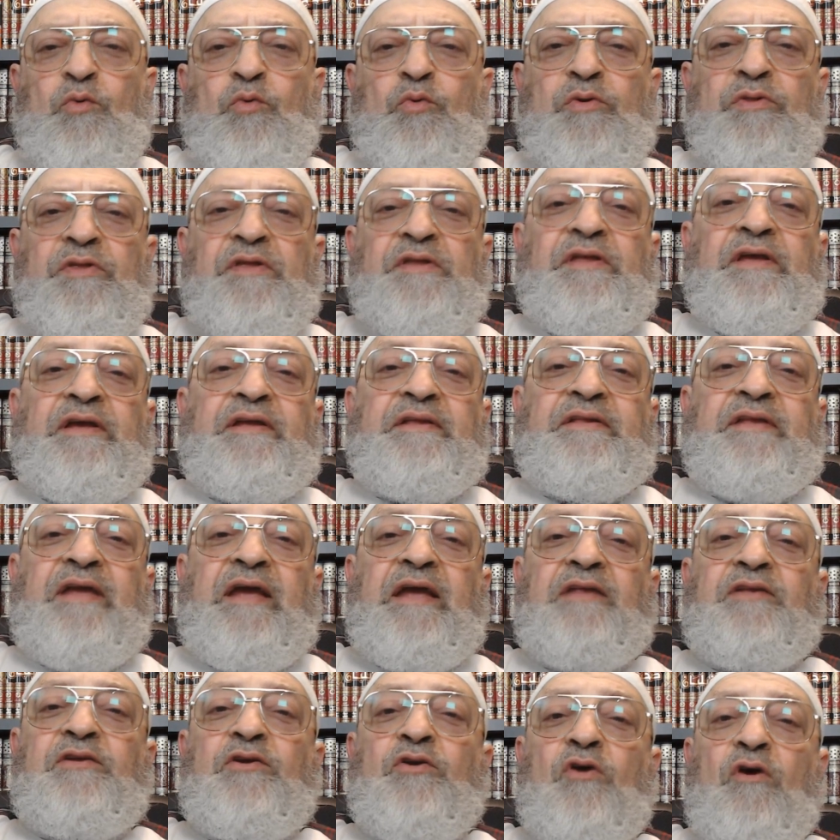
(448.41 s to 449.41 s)
with the
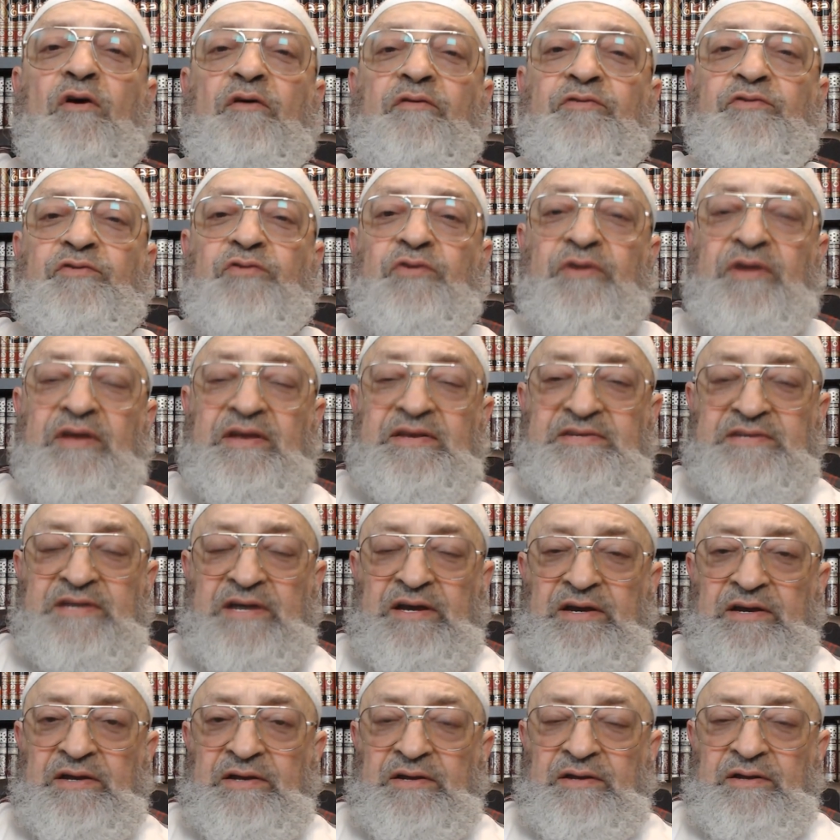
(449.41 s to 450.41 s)
dictator of
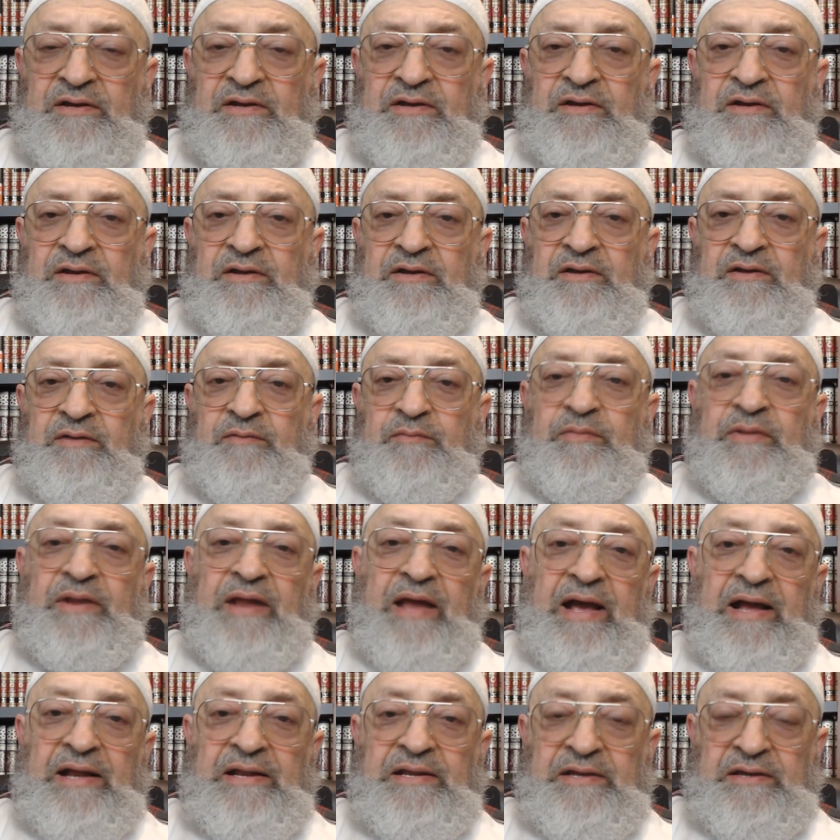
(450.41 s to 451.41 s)
Tunisia,
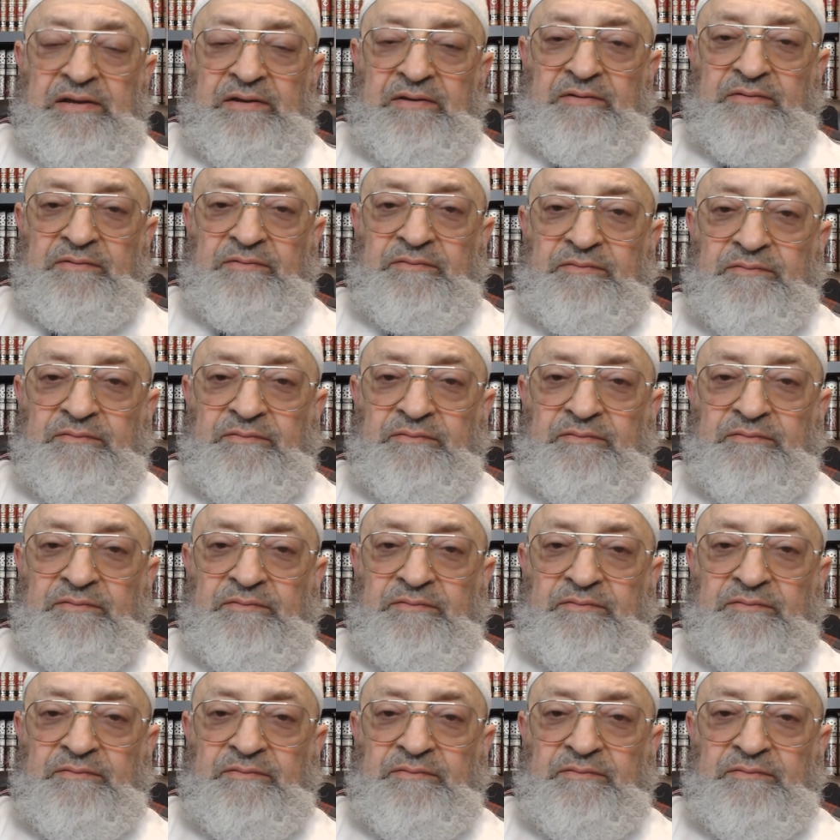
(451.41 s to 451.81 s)
Ben Ali?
-- -- --
→ **Your task**:
Set down the records in full and exactly. Do not carry over any image.

→ **Result of this exercise**:
(448.41 s to 449.41 s)
with the
(449.41 s to 450.41 s)
dictator of
(450.41 s to 451.41 s)
Tunisia,
(451.41 s to 451.81 s)
Ben Ali?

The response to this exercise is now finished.